カート用のモータはDCブラシレス・モータ

 EVカートで使用するのはDCブラシレス・モータです.

DCブラシレス・モータを理解するには,DCブラシ付きモータやACモータについて見てみるのが近道です.

・モータ1:DCブラシ付きモータ

 DCは直流(Direct Current)という意味です.乾電池や自動車用の鉛バッテリなどを電源として使います.

 「ブラシ付き」というのは,文字通りブラシが付いているという意味です.ブラシの役割は,モータの回転に伴ってコイルに流す電流の向きを変えることです.

 モータを回し続けるためには,回転に合わせて次々と電流の向きを反転し続けなければなりません.ブラシがこの作業を行ってくれるので,DCブラシ付きモータ(あるいは単にDCモータとも呼ぶ)は直流電流を与えるだけで回すことができます.

 モータの回転数の制御は,供給する電圧によって行います.

・モータ2:ACモータ

 AC(Alternative Current)は交流という意味です.ACモータにはブラシは付いていません.電源が交流なので,ブラシによって電流の向きを変える必要がないためです.

 ブラシは必要ありませんが,回転するコイルに電流を流すためにはスリップリングが必要です.通常ACモータでは,スリップリングも省くために,コイル側ではなく,磁石側を回転させます.

・モータ3:DCブラシレス・モータ

 文字通りブラシが付いていないモータです.

 そのため,直流電流を与えただけでは回りません.何らかの方法によってモータの回転に合わせてコイルに流す電流の向きを変える必要があります.

 通常は,センサマイコンおよび増幅回路を使ってこの作業を行います.以下スタンダードな構成で説明します(当然他の方式もあります).

 モータの内部には回転するロータがあります.ロータの機械角は当然1回転で360°です.多くのモータは3相モータですので,3つのコイルがあれば回るのですが,実際のモータは12個や18個のコイルを持っています(18スロット).18個コイルがあると機械角で1回転する内に,6回UVWのサイクルがあります.UVW1サイクルが電気角の360°です.

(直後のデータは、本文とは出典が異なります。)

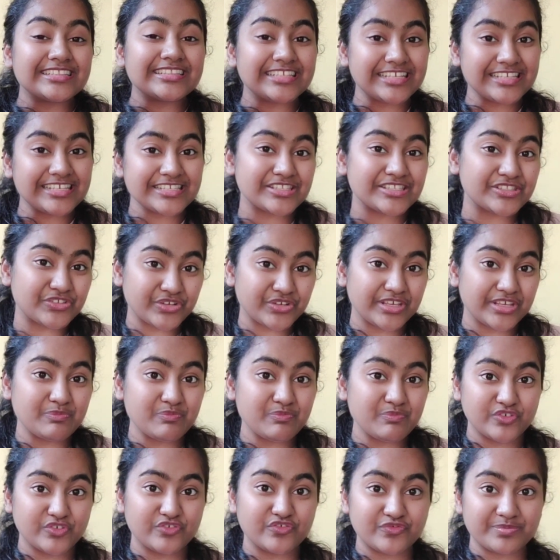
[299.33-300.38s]
These
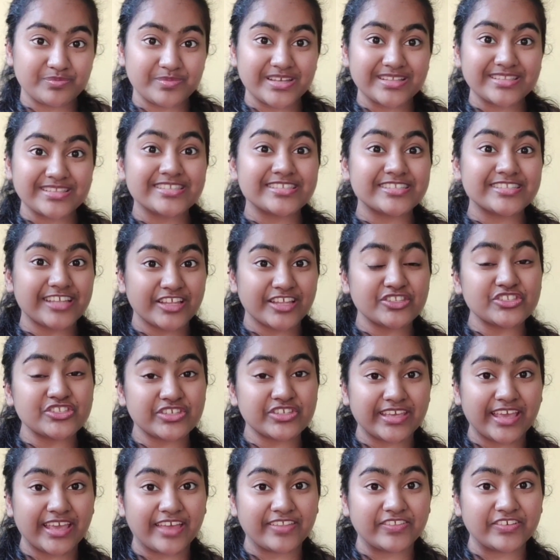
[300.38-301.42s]
three movements done
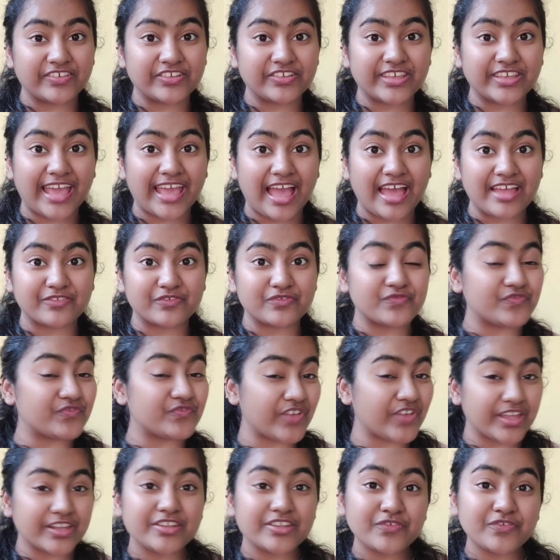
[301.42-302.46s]
together can
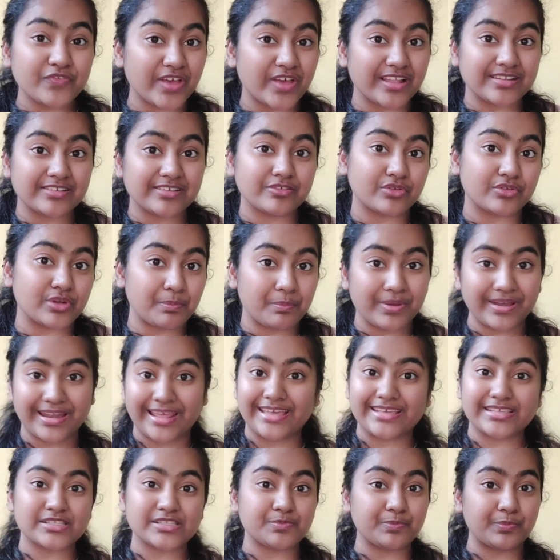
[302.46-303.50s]
very well
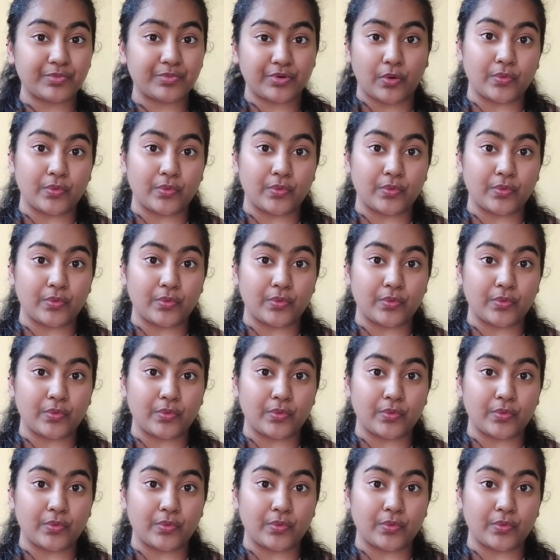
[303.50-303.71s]
replace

この電気角360°の中で現在どの位置なのかを知るためにホール・センサを使います.ホール・センサの信号を受け取ったマイコンは,ロータの現在の位置に合わせてモータのコイルに流す電流を制御します.この場合でもやはり,モータが回り続ける限り,コイルに流す電流の向きは連続的に反転させることになります(詳細はInterface誌2022年2月号のブラシレス・モータを回すプログラムの書き方講座を参照してください).

 マイコンはモータのコイルへ流すような大電流を直接扱えないため,増幅回路と合わせたドライブ回路(インバータとも言う)を使用します.つまり現実には,マイコンはドライブ回路を制御します.マイコンでどのように制御するかは,マイコンに書き込むプログラムによって変えられます.このプログラムは主にC言語かC++言語で記述されます.

 ドライブ回路から電流を受けてDCブラシレス・モータは回転します.

 コイルに流す電流の向きや大きさは,マイコンのプログラムによって変えられます.従ってモータの回転数もプログラムで制御できます.

 キットでは,Nucleo STM32F302R8(STマイクロエレクトロニクス)というマイコン・ボードを使っています.このマイコンのプログラムは,パソコンとウェブ・ブラウザがあれば変更できます(mbedというプログラミング・フレームワークを使います).基本のプログラムを変更したり,自分で新しくプログラムを作りながら,DCブラシレス・モータの制御を学べます.

 制御方式を大別すると,矩形波駆動,正弦波駆動,ベクトル制御があります.それぞれ制御性や電力効率が違います.プログラムの変更によって回生ブレーキを実現することもできます.